# i'm ready to try to turn a pen.



## Be Young (Jun 16, 2004)

I went to a little pen demo at Woodcraft Saturday. Man he made it look simple, made a European style and used some kind of friction compound for the finish.
Someone asked how to do a CA finish and he didn't know, said he had never done it.
I have some Padauk and was thinking of doing a CA finish. Can anyone tell me how you do the CA finish, do you do it on the lathe with a rag or something, or do you take it off the lathe and do it? How do you keep from getting it all over the other parts of the pen.
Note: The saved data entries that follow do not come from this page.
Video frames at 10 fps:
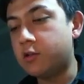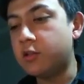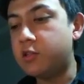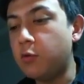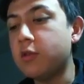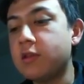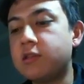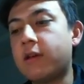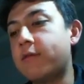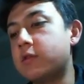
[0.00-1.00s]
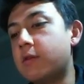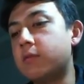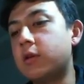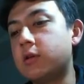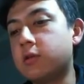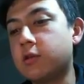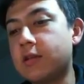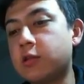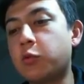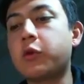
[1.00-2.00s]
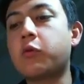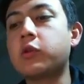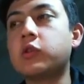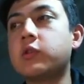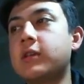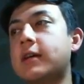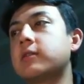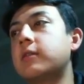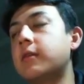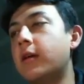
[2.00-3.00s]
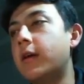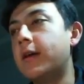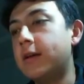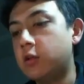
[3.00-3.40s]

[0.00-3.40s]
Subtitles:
let's see what this FSM does, because that's what the question is asking.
Also what kind of finish would keep the Padauk from turning brown.

Thanks
Bill


----------



## rsjimenez (Jul 14, 2008)

I do mine on the lathe after sanding to 400. I use a paper towel, 2 coats of thin CA, 4 coats of Med CA, then Micro Mesh to 12000.


----------



## Tortuga (May 21, 2004)

rsjimenez said:


> I do mine on the lathe after sanding to 400. I use a paper towel, 2 coats of thin CA, 4 coats of Med CA, then Micro Mesh to 12000.


Ditto on this routine...but on wooden pens, I dry sand to 600, then use EEE cream (abrasive to about 1200) then just polish or wax (think Bobby just uses car wax....or "Bobby's Magic Finish")..LOL

I use the CA finish on antler because it will seal better..then wet sand to 12000....then a good work out with ONE STEP FINISH ...all work is done on the lathe

On acrylics...dry sand to 600..then wet sand to 12,000...then I use a good dose oe ONE STEP FINISH..(available at all pen supply stores)
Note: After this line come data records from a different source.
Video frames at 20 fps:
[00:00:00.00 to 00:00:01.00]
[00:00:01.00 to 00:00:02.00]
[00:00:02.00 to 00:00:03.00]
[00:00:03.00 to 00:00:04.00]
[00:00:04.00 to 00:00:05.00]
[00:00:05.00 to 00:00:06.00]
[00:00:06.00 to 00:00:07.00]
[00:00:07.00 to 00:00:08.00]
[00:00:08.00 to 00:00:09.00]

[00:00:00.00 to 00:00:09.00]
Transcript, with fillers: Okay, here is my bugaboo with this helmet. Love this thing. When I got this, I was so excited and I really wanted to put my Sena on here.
Fiddle around with it until you like the results....and I'll *GUARANTEE *you that you *WILL* like the results.. Even your first pen is gonna be very satisfying to you.. You will be amazed at what you can do....

(one other suggestion...for applying CA finish..you can use paper towels, but I have better luck using the little baggies that the pen parts come in. Snip one off to stick 2 or 3 fingers in and hold with your thumb.. Doesn't tear like the towels will....and if it does snag/stick to the pen while applying it will just wrap around the pen and you can peel it off..or cut it off with the turning tool) My routine on antler is, slow down the lathe as far as it will go...apply CA..squirt with fixative..apply CA...squirt again..etc.etc.etc. as many coats as you want..let pen dry on lathe, smooth out a little with skew..then wet sand back down to 12000..then One Step ....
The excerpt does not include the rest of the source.